Not exactly. I had no idea what the hell a "buy america bond" was going in. But this was in '09, and the market was really competitive (particularly for public finance - not much hiring there). I think they took 1 summer. This bank was had public finance as a weird split between IB, S&T, and capital markets.

I didn't ask about exits during the interview, but a few bankers did mention that going to work for the government/public entities was fairly common. This apparently includes senior positions in hospital finance - I was surprised to learn hospitals often deal with pubfin groups.

I think of public finance like ECM/DCM - poor exits, but not a bad place to build a career in terms of risk, time invested, and compensation.

 
West Coast rainmaker:
I interviewed with a PubFin team for a summer spot a few years ago. I guess it varies firm to firm, but they were extremely technical; not to the level of HLHZ/Moelis, but still more-so than standard IB interviews.
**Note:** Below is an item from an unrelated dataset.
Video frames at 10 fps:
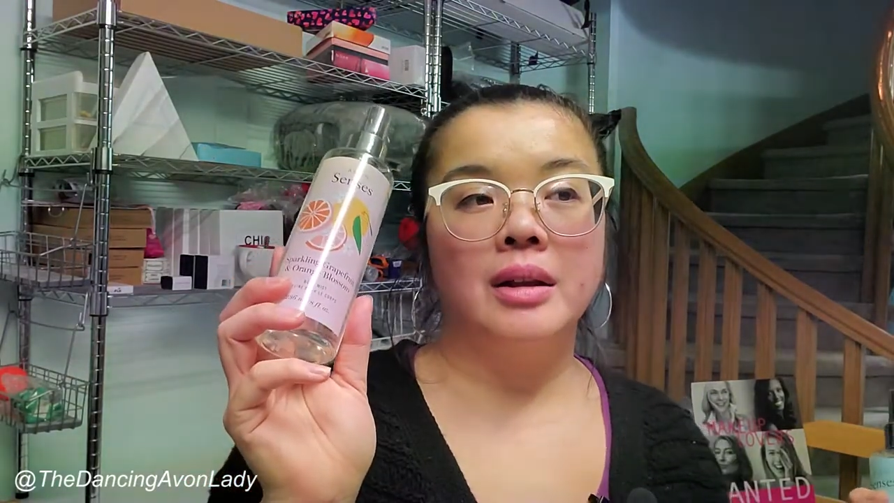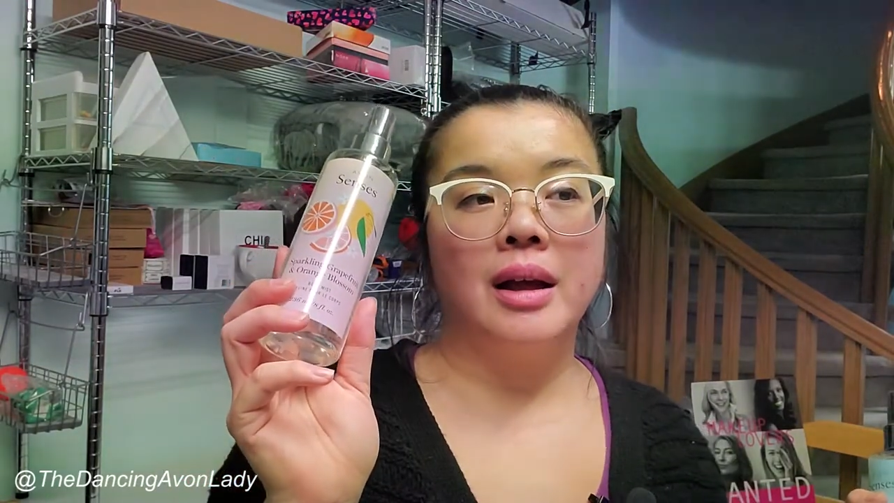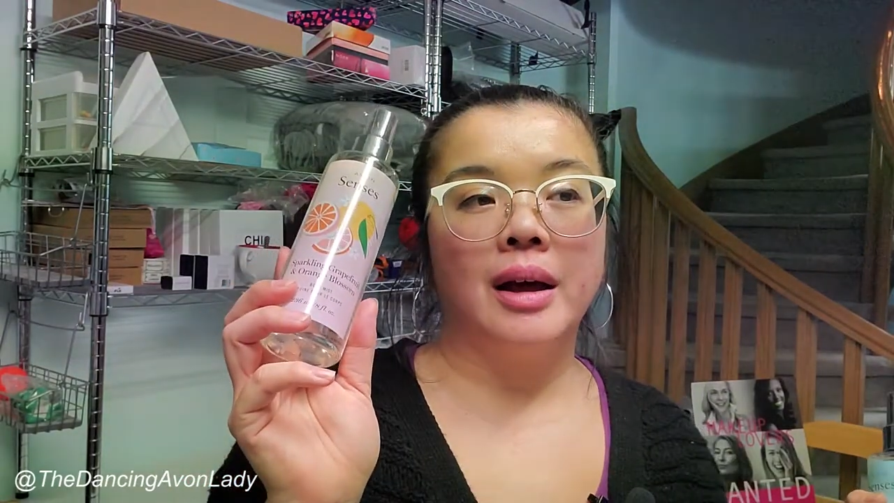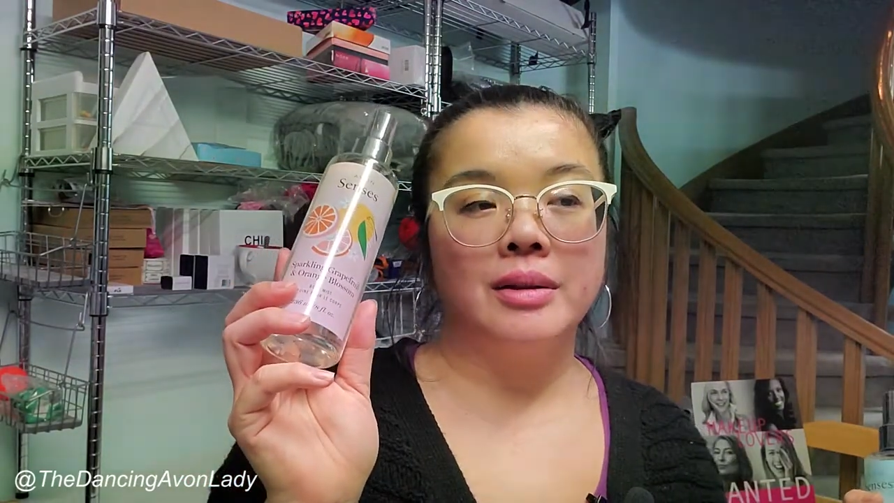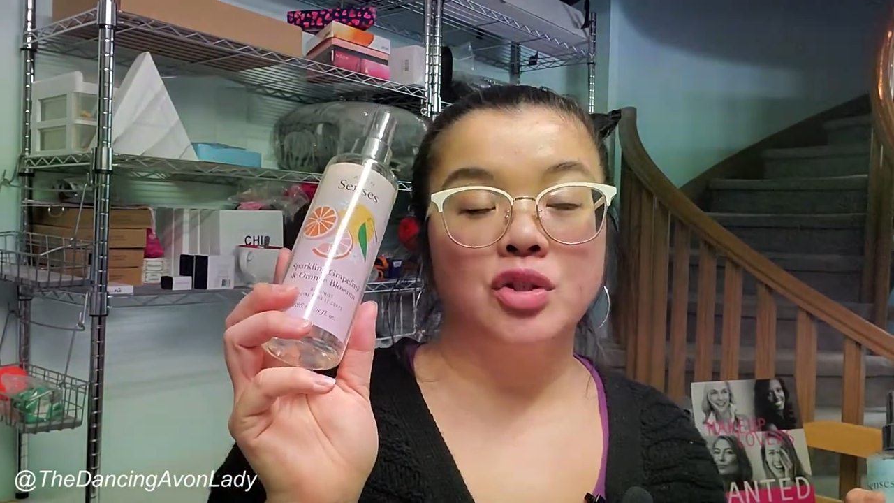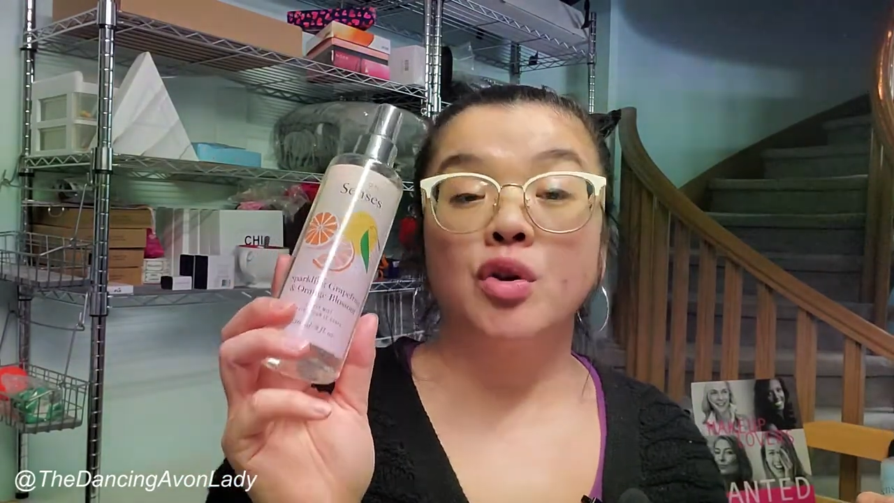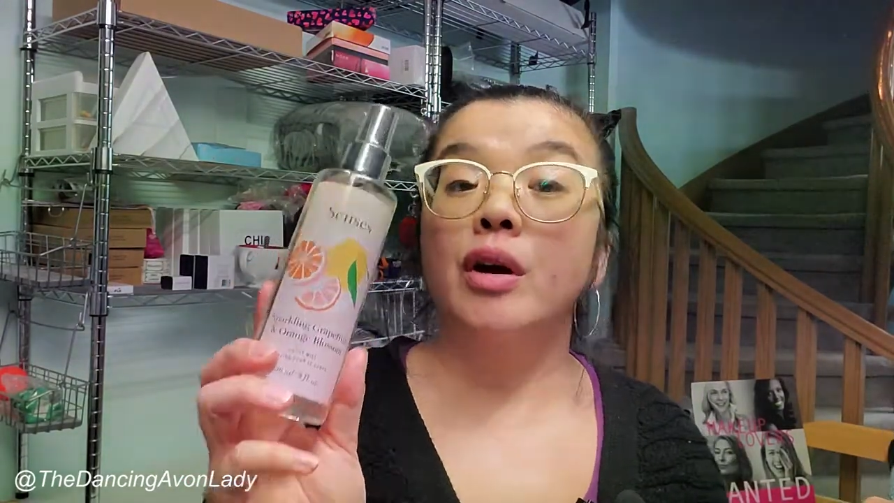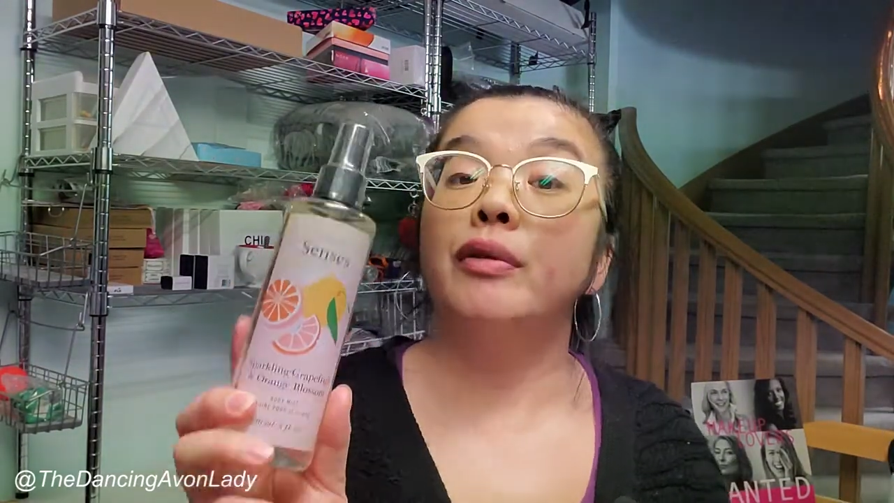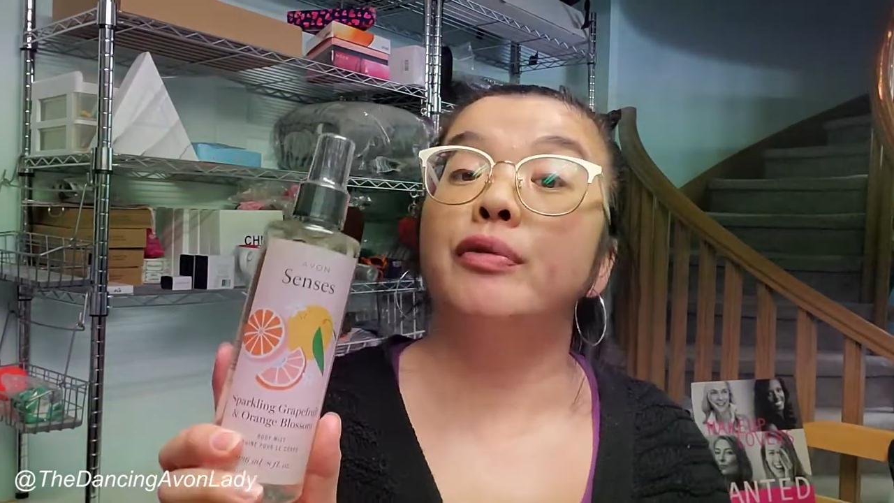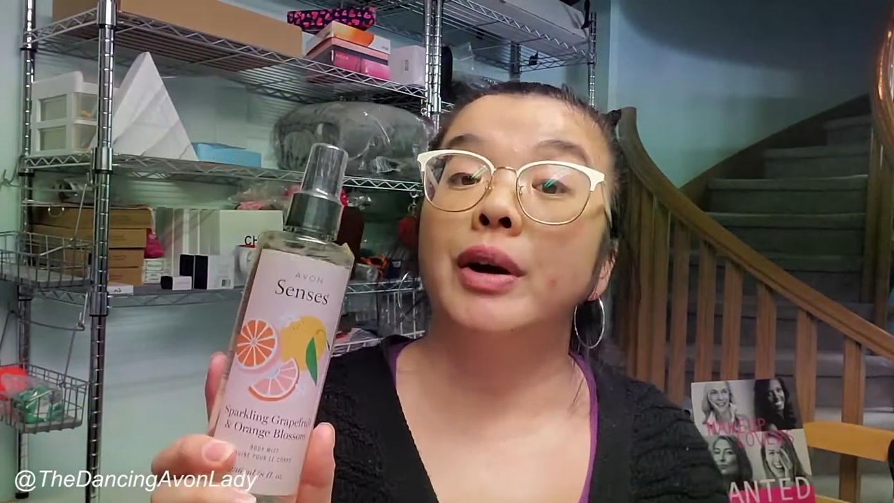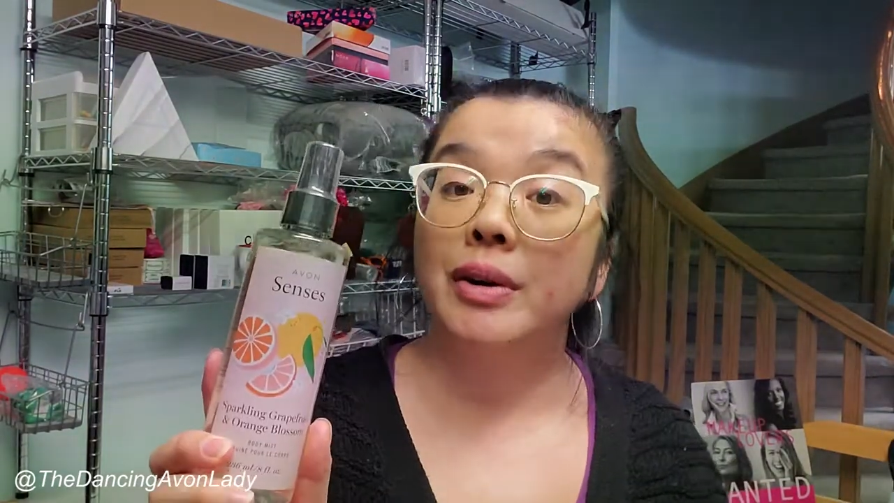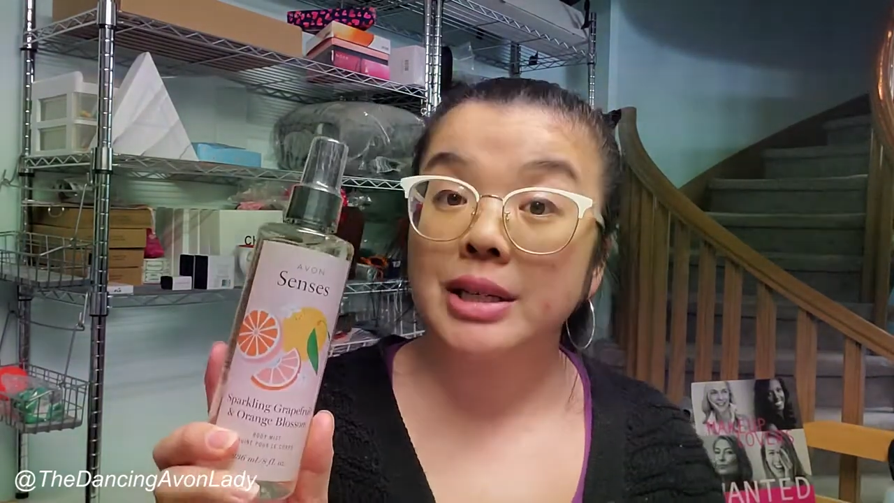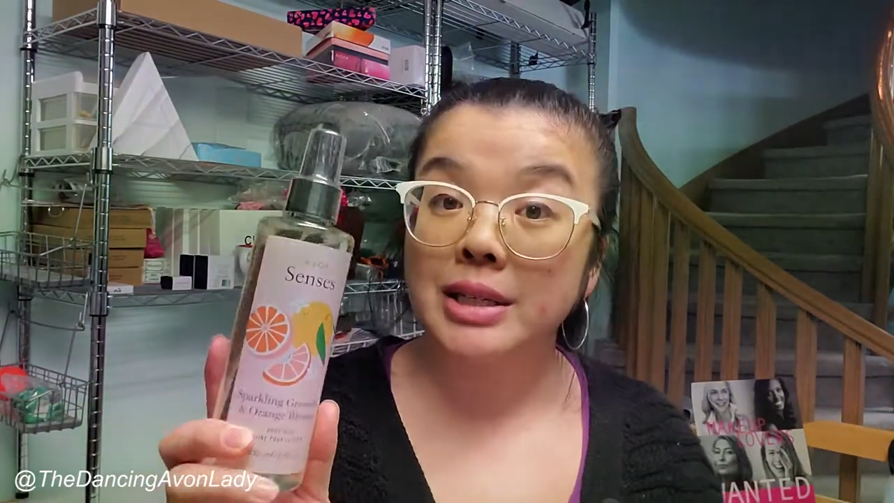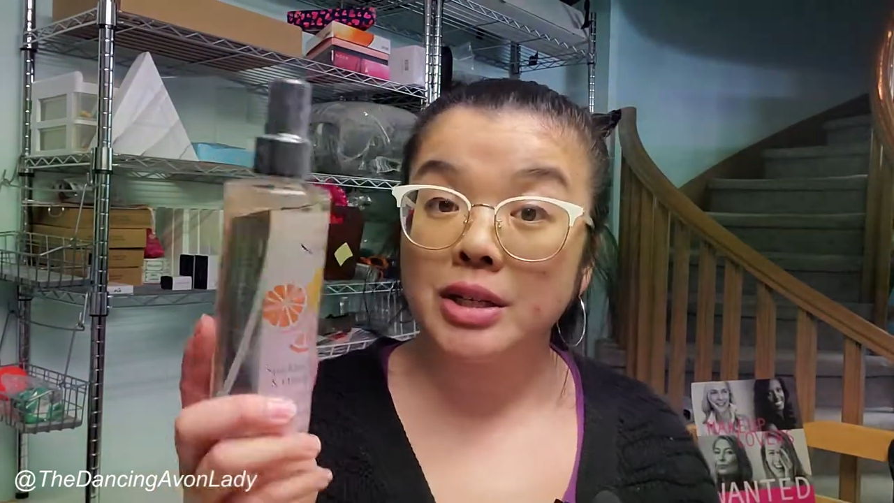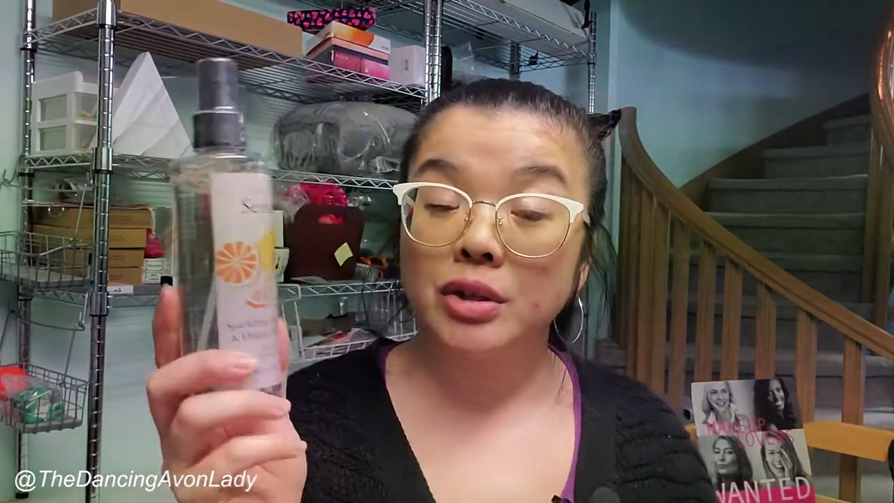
Uh, stronger fragrances.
One interviewer explained the "buy america"-bonds program, then asked me questions about it. I got a good deal of bond pricing questions too. One interviewer even asked me about how an municipal entity's bonds would trade versus a general revenue bond.

BABs blow...

They are however based on the principle that the Govt/IRS hates tax-exempt debt because it generates tax-exempt income. the BABs are taxable bonds that pay the issuer a subsidy so they are supposed to net out and have the same effective rate as a traditional tax-exempt issue..

GO will trade at a lower spread because it pledges the "Full taxing powers" of the issuer. Revenue bonds are only guaranteed by revenues generated from the entity, from a particular project, or a particular tax.. Therefore they are riskier and have a higher premium

 

If you want IB then seriously go for IB. Friend of mine did pub fin SA at a top bank and was only able to get a couple IB interviews for FT. Banks are filling up their FT classes with their SA programs and ones who are able to intern elsewhere and then move to IB generally did IB their junior year summer. This isn't 100% the case but has been the general trend among people I know FWIW.